Sí, porque el mismo Edward Kennedy que abandonó a Mary Jo Kopechne en Chappaquidick, posó siempre como el paladín de los derechos ajenos. Mientras más lejanos y etéreos, eso sí, mejor. Por eso, desde muy apartadas tierras, otra mujer lo premió ahora, en el ocaso de su vida, con la Orden al Mérito de Chile.

Sacrificios y ritual, qué paradoja.

Frente a la realidad dramática de unos hechos de sangre, el subterfugio y la máscara de unos actos simbólicos.

Fue así como Octavio Paz describió Tlatelolco en El laberinto de la soledad: «Doble realidad del 2 de octubre de 1968: ser un hecho histórico y ser una representación simbólica de nuestra historia subterránea o invisible; y hago mal en hablar de representación pues lo que se desplegó ante nuestros ojos fue un acto ritual: un sacrificio,» afirmó.

Y ésa ha sido la realidad en tantos lugares del mundo, tan distintos como los ya mencionados o como Cambodia y Siberia. Para decenas de miles de buenas personas -millones en realidad- el siglo XX implicó el sacrificio de sus vidas, muchas veces perdidas en plena juventud.

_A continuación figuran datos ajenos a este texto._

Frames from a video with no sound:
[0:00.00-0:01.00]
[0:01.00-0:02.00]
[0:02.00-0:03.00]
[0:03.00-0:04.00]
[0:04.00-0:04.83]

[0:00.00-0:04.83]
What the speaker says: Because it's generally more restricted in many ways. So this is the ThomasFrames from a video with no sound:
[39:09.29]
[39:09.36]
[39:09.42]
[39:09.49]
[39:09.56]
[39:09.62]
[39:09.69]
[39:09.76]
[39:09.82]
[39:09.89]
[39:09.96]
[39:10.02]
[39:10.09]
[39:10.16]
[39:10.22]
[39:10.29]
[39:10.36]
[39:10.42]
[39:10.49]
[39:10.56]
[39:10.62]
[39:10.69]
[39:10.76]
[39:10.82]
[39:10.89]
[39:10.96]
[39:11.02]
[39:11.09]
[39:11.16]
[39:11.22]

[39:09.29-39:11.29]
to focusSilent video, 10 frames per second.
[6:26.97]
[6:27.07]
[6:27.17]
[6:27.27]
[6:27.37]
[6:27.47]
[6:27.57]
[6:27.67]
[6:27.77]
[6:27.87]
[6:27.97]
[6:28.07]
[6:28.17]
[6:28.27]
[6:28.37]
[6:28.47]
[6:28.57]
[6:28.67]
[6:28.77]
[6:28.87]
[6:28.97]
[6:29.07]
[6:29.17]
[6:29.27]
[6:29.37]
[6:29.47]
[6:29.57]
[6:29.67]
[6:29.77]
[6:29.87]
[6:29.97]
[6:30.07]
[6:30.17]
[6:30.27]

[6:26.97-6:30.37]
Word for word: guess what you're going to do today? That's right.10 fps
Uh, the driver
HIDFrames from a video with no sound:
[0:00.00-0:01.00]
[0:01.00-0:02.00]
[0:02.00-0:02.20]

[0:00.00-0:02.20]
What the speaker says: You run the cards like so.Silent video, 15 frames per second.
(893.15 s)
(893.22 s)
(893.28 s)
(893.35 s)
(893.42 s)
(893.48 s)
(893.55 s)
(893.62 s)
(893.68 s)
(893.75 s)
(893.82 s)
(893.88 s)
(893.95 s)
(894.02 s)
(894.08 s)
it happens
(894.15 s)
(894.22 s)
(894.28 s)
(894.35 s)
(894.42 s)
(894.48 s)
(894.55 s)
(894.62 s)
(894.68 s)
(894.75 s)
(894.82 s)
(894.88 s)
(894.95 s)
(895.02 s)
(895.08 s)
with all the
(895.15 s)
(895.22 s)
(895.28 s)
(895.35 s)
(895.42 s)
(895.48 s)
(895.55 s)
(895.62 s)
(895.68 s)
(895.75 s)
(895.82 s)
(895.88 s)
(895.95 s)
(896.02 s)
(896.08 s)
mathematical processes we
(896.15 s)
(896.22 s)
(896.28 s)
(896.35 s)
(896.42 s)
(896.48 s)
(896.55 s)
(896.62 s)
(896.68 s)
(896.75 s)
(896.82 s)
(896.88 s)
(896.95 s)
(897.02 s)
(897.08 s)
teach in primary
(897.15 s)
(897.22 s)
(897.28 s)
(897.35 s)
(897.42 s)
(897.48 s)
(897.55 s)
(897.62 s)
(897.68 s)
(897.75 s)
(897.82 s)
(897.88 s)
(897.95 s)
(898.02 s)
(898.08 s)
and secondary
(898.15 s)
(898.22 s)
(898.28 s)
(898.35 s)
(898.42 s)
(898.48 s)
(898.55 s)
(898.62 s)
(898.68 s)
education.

Pero para quienes los ajusticiaban, era sólo un ritual.

Un ritual en los gestos al que ha seguido el rito de las palabras. Porque dos veces han sido sacrificadas las víctimas de esas masacres: una primera por las balas y a continuación por la demagogia. Ni ellos se lo merecen ni los demagogos tienen mérito alguno.